Unallocated cash payments are taxable to Michelle.” We have previously rejected the argument that unallocated support allocations are not alimony because they could be part of the payor’s child support obligations under State law. See Berry v. Commissioner, T.C. Memo. 2005-91, 2005 WL 950117, at *14; see also Okerson v. Commissioner, 123 T.C. at 264 (holding that whether the document characterizes a payment as alimony ‘has no effect on the consequences of that payment for Federal income tax purposes.’) (quoting Hoover v. Commissioner, 102 F.3d 842, 844 (6th Cir. 1996), affg T. C. Memo. 1995-183). And petitioner does not allege that Mr. Romanowski did not make these payments. Based on the undisputed facts before us, we conclude that the semi-monthly payments were taxable alimony payments.” Order, at p. 4.

Health insurance payments were made for both Michelle and kids, but the evidence shows only lump-sum, so question of fact which payments benefited only Michelle.

The Court-ordered professional evaluation fees (probably for determining child custody) are neither alimony, nor income to Michelle, nor deductible.

So the unallocated payments, the Land Rover lease rent, and utilities are in as alimony, and presumably deductions for love-once. Mortgage payments and health insurance are questions of fact. Professional evaluation fees are out both ways.

Does payee benefit is the question.

THE BLAME GAME

In Uncategorized on 09/01/2020 at 17:30

A commentator from The Land of the Conservation Easement lamented the long delay in a case I blogged only yesterday under the caption “Let the Spinnin’ Wheel Spin,” 8/31/20. The commentator remarked that the case involved one MFJ 1040 return for a single year, and once the Sub S and LLC were disposed of, the issue was simple.

What price the syndicated (or maybe not syndicated) conservation easement, the commentator asked, with multiplex taxpayers with multiple entities, documents by the terabyte, appraisals, dueling experts, et hoc genus omne? Will these cases be the new Jarndyce v Jarndyce?

Far be it from me to condone dilatory tactics on any side. Justice delayed is justice denied, and the old cry “There’s no difference between ‘some day’ and ‘never'” is as true today as sixty years ago.

But a brief review of the facts in the case I blogged via a docket search shows that the petition was filed six (count ’em, six) years after the year at issue, and the SNOD issued only after two attempts by IRS to settle per Announcement 2005-80, both of which taxpayers rejected. The SNOD followed only as the SOL was about to run, with no Form 872 or any other extender in sight.

There were voluminous exhibits on the trial.

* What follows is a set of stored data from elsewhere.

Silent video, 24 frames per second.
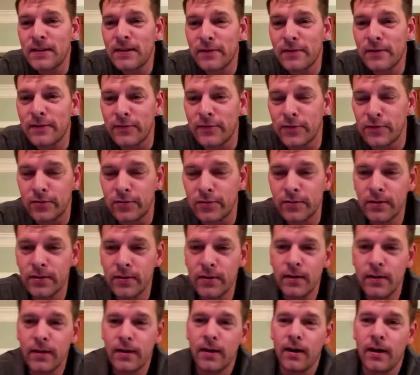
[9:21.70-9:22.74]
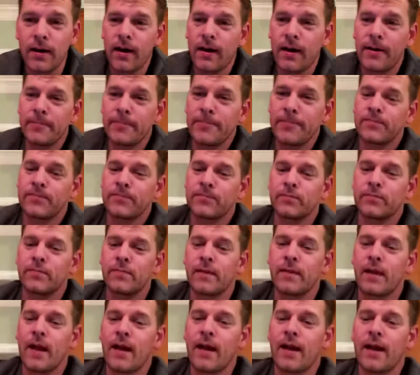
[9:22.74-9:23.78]
food,
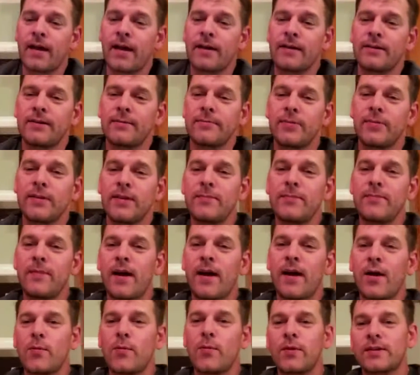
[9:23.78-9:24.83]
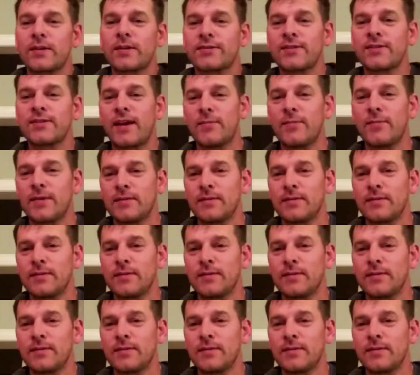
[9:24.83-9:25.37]
I completed my homework assignment.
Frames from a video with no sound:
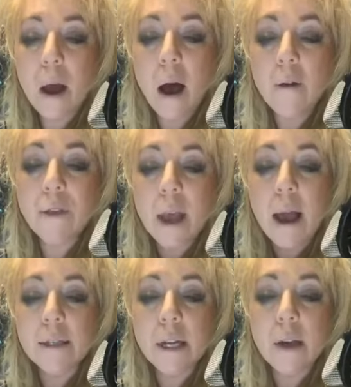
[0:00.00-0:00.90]
of the
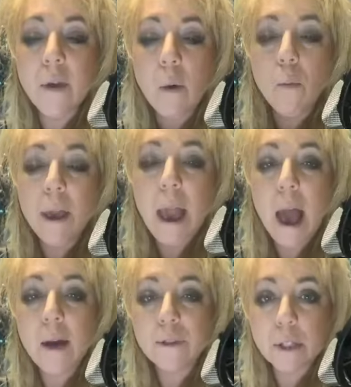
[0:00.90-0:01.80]
idea that we
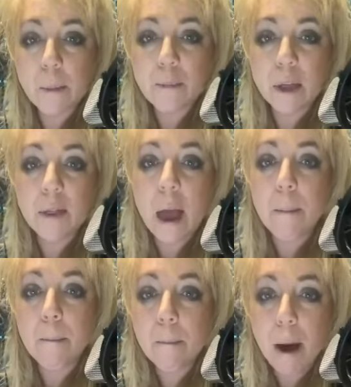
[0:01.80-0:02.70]
have something
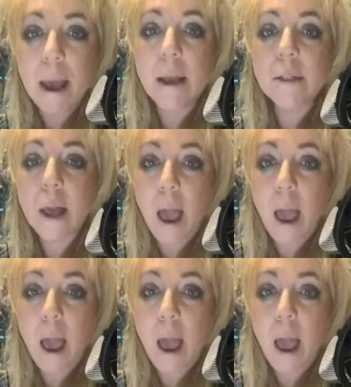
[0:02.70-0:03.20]
that might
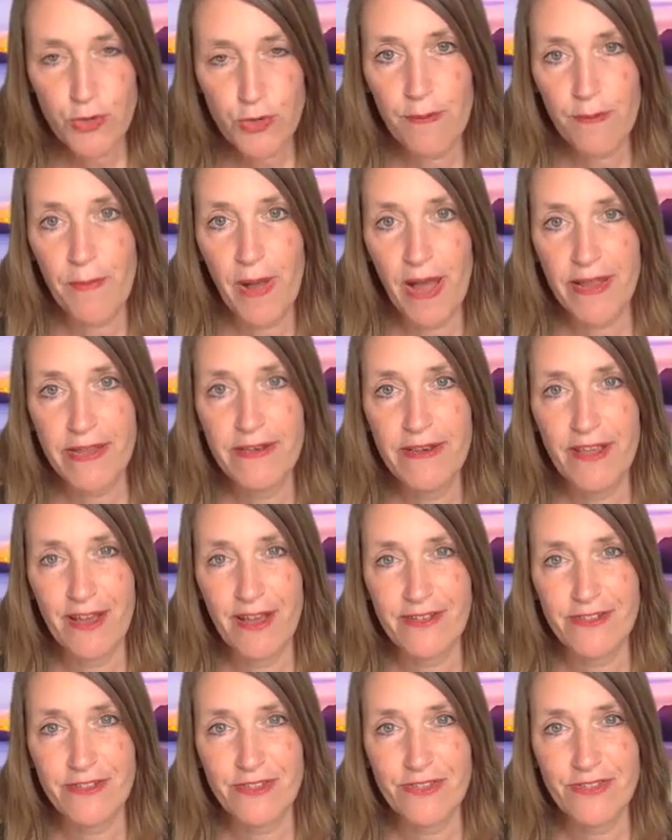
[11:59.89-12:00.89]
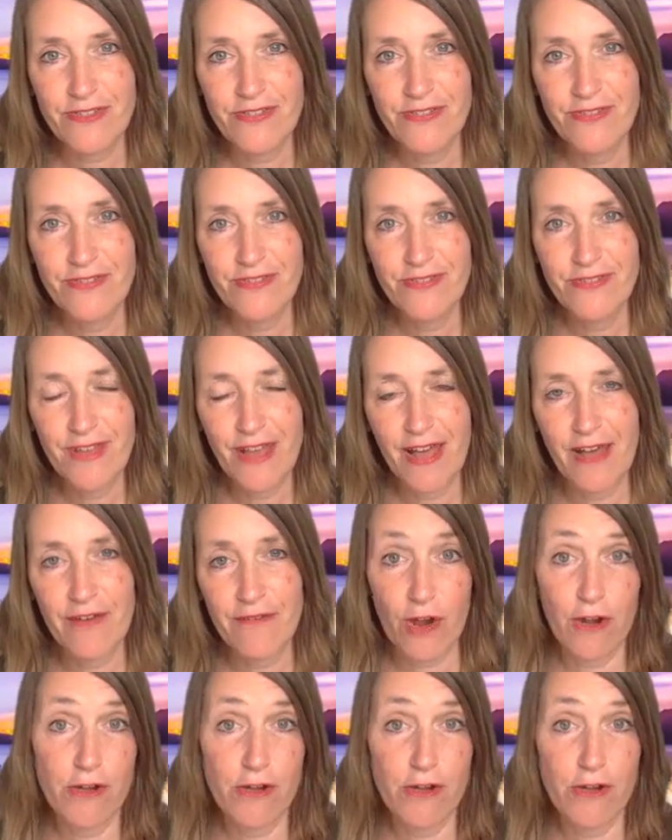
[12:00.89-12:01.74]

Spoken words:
remind us of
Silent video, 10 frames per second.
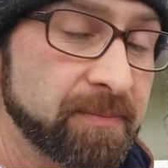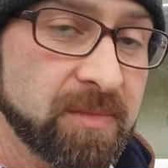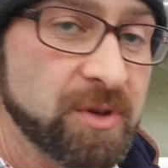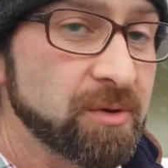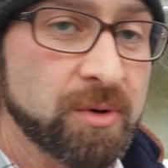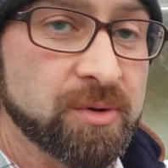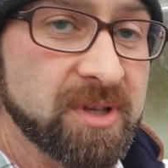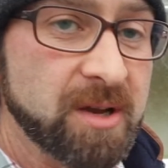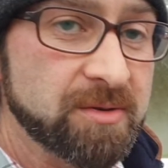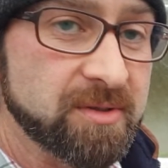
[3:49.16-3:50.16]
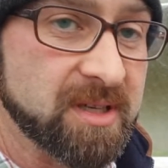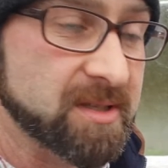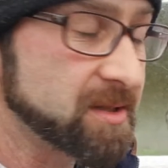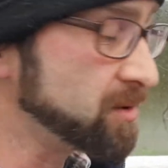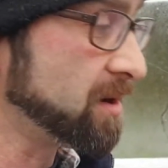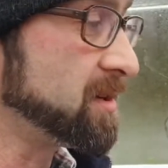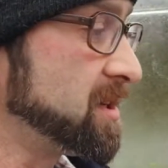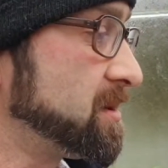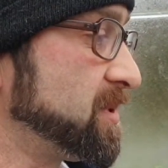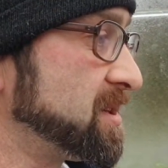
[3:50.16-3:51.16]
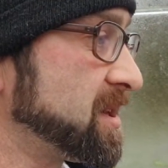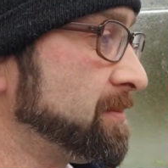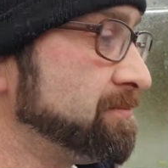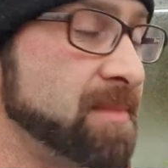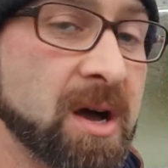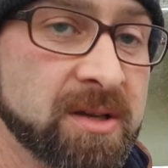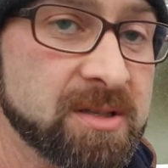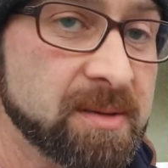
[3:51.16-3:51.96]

you're a horticulturalist. You don't need to be some master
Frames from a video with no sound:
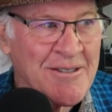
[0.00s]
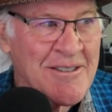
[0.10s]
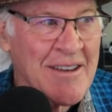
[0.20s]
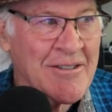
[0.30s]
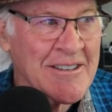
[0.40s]

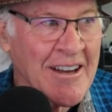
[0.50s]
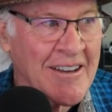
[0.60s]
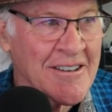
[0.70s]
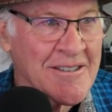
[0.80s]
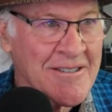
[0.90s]
David
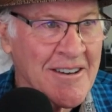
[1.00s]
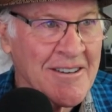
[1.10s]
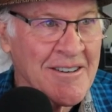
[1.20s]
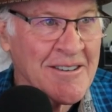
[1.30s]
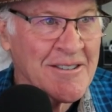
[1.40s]
Douglas
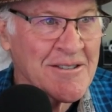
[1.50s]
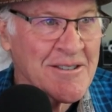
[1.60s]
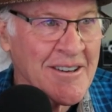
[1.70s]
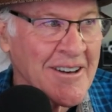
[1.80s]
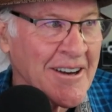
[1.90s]
Duncan
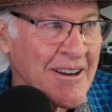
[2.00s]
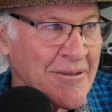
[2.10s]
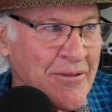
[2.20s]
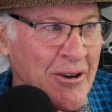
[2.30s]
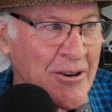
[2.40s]
has
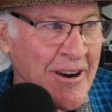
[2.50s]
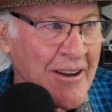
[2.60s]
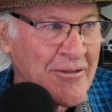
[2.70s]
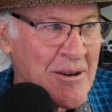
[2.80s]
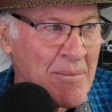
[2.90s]

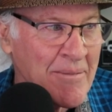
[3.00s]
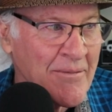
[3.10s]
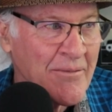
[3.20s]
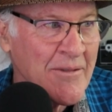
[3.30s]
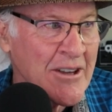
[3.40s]
photographed him
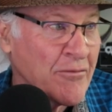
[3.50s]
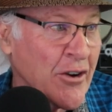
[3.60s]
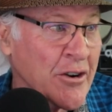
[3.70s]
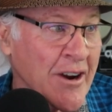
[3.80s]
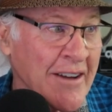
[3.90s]

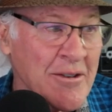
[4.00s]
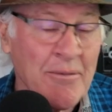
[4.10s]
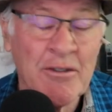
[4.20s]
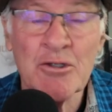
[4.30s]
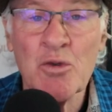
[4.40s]

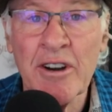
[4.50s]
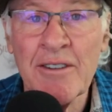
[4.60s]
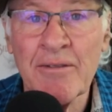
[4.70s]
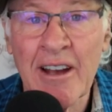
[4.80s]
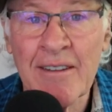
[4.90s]
for
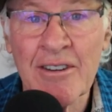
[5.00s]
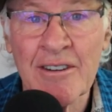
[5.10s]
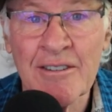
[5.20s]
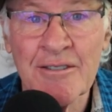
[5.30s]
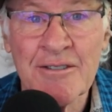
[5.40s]
25
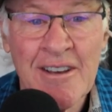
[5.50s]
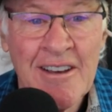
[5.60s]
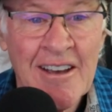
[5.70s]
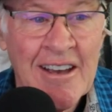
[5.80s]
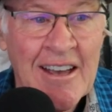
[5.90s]
years.
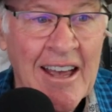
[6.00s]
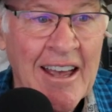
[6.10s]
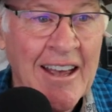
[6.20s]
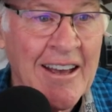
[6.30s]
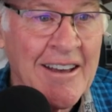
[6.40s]

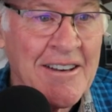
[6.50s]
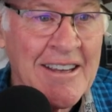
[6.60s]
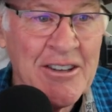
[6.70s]
And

See Sean L. Daichman and Linda E. Daichman, Docket No. 14368-15, filed 8/31/15.

Finally, there were five (count ’em, five) volumes of pretrial and trial transcripts, compiled over two days.

So given that the petition hit five years after the audit, a nine-month pretrial continuance agreed to by both sides, and a two day trial to sort this out, the time lag wasn’t as bad as the commentator suggests.

As my late law partner Sid (may he rest in peace) would grunt between his cigar-laden teeth when confronted with delaying tactics, “Select or settle or get out.” He meant either select a jury, settle the case, or go home.